◆ Collected data:

== Segment start ==

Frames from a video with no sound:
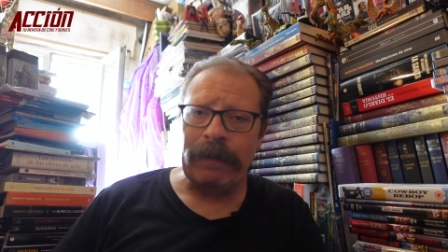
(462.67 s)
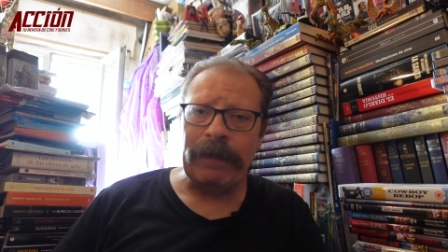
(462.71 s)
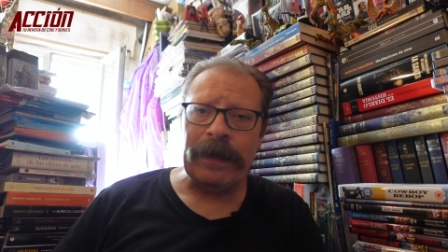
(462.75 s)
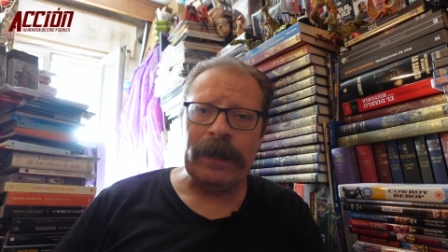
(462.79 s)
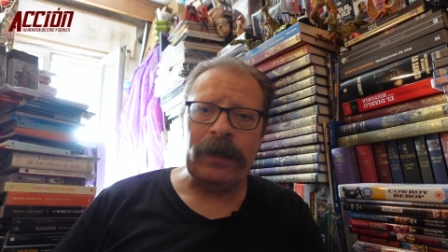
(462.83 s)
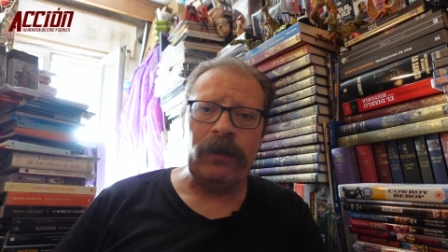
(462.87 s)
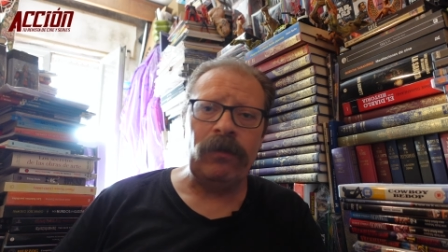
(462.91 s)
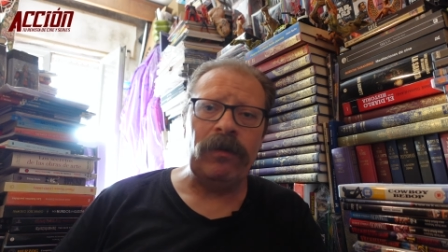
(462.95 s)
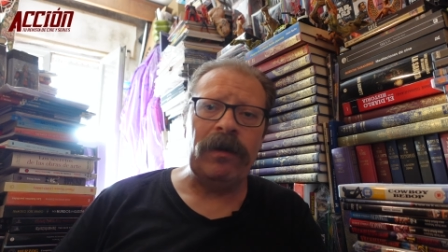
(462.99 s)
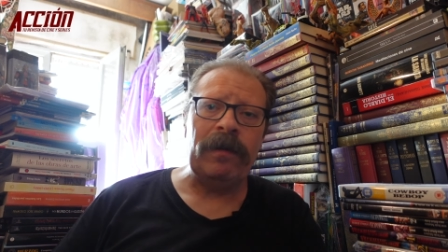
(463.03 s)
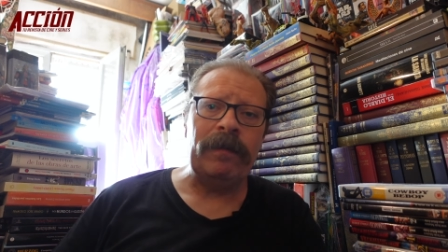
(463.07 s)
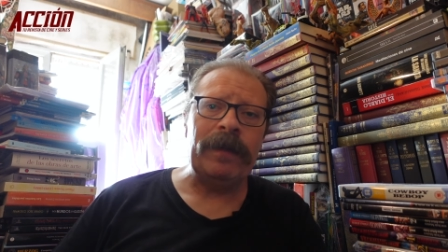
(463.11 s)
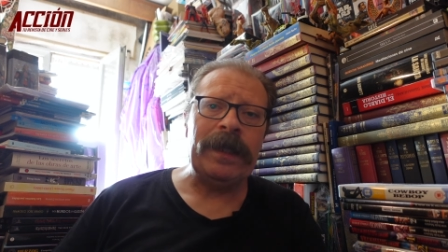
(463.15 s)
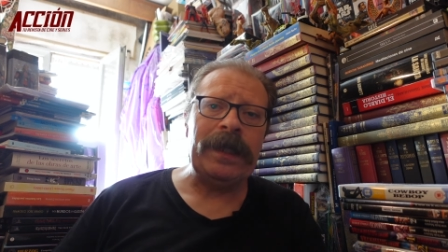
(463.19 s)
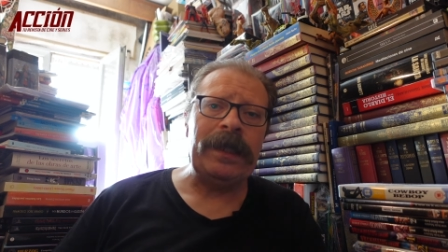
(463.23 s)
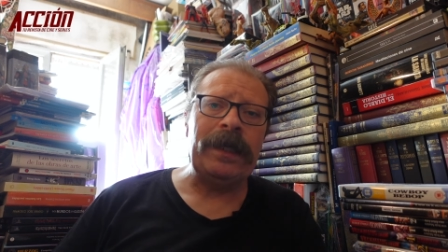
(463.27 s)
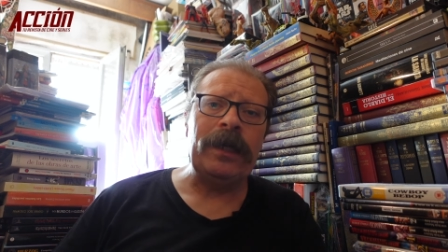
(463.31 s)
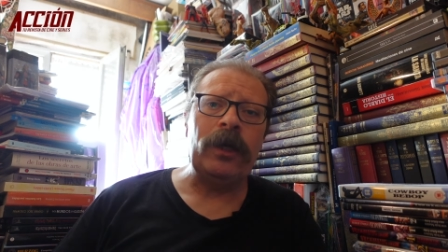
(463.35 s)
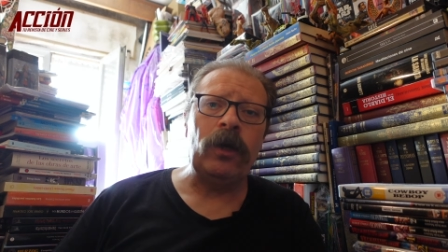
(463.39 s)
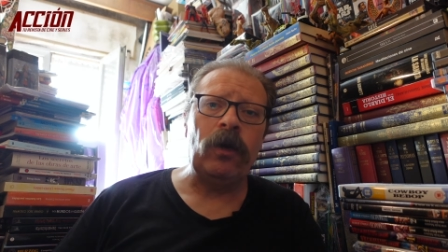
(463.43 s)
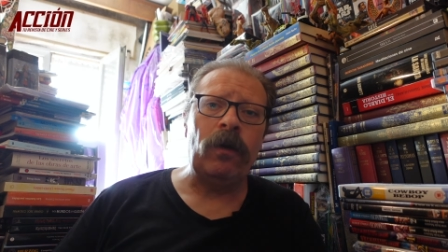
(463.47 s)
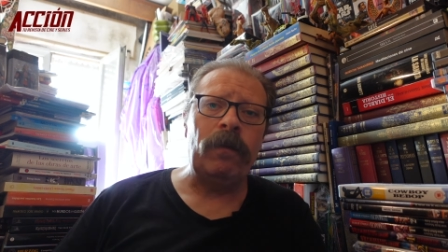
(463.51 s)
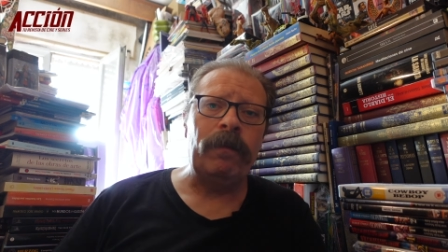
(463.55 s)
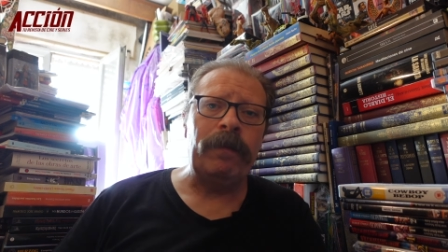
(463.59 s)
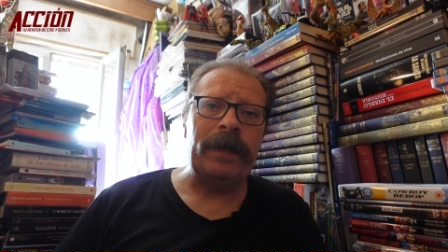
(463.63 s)
particularmente
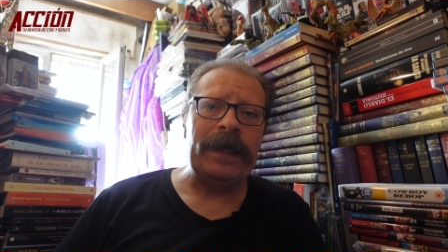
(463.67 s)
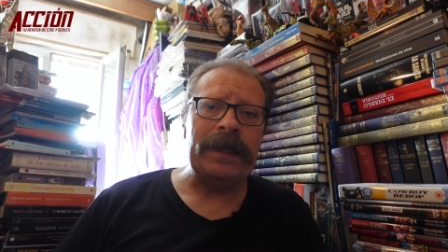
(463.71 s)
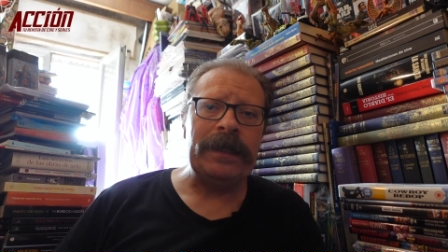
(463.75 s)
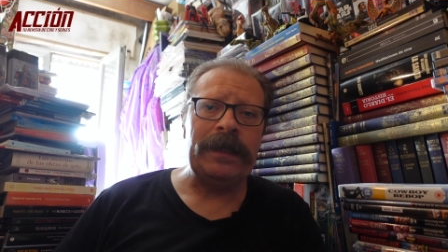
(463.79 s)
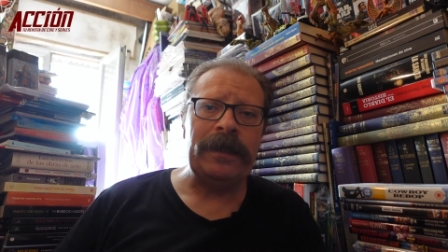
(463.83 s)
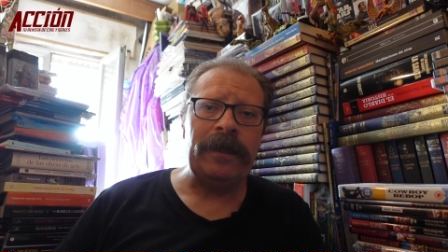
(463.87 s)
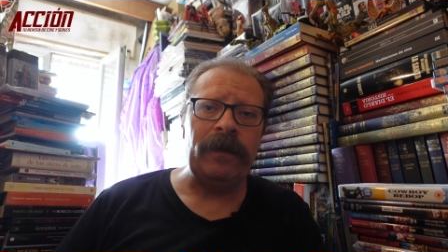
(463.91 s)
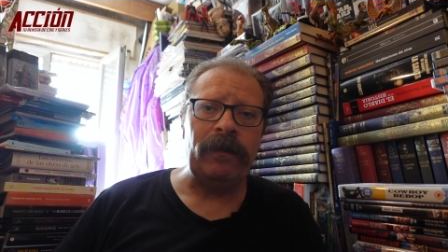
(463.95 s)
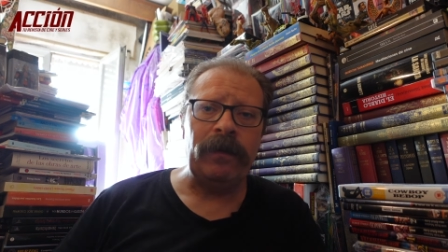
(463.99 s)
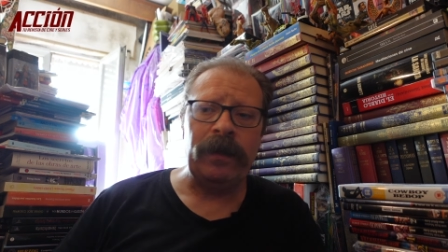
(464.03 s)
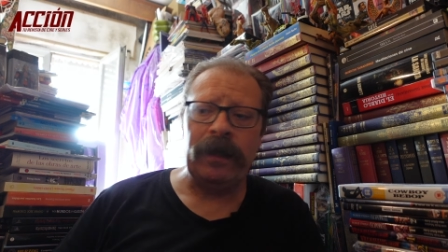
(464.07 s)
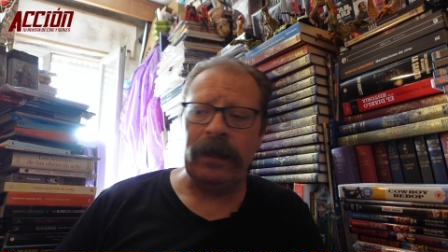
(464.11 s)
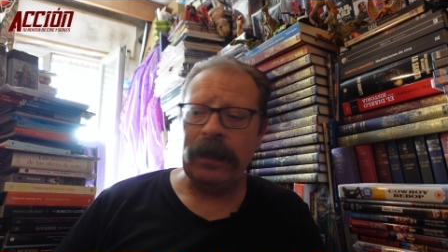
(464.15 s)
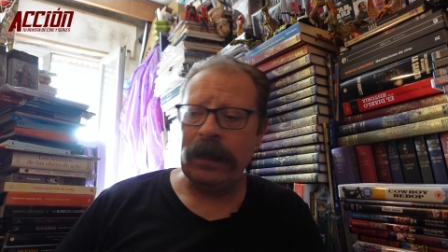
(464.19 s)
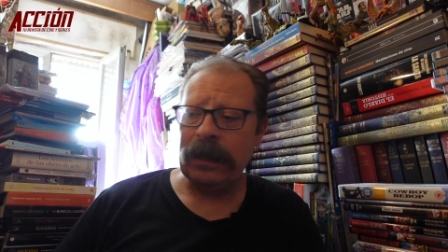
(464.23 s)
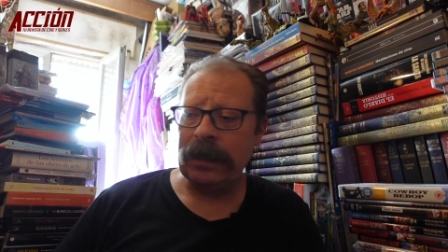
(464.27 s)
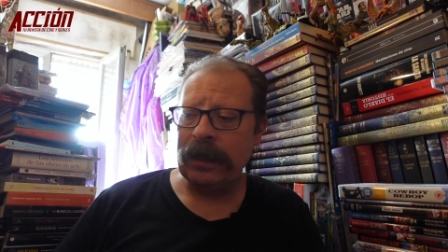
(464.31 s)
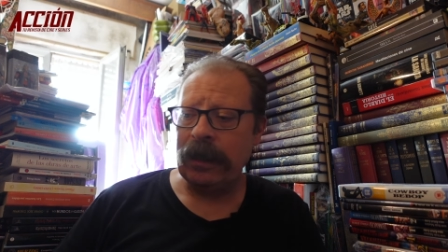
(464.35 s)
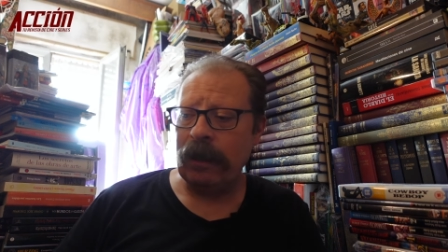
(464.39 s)
incomprensible es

== Segment end ==

◆ WHAT IS NEEDED:
Your answer must be an exact repeat of all the records, minus the pictures.

◆ RESULT BELOW:
Frames from a video with no sound:
(462.67 s)
(462.71 s)
(462.75 s)
(462.79 s)
(462.83 s)
(462.87 s)
(462.91 s)
(462.95 s)
(462.99 s)
(463.03 s)
(463.07 s)
(463.11 s)
(463.15 s)
(463.19 s)
(463.23 s)
(463.27 s)
(463.31 s)
(463.35 s)
(463.39 s)
(463.43 s)
(463.47 s)
(463.51 s)
(463.55 s)
(463.59 s)
(463.63 s)
particularmente
(463.67 s)
(463.71 s)
(463.75 s)
(463.79 s)
(463.83 s)
(463.87 s)
(463.91 s)
(463.95 s)
(463.99 s)
(464.03 s)
(464.07 s)
(464.11 s)
(464.15 s)
(464.19 s)
(464.23 s)
(464.27 s)
(464.31 s)
(464.35 s)
(464.39 s)
incomprensible es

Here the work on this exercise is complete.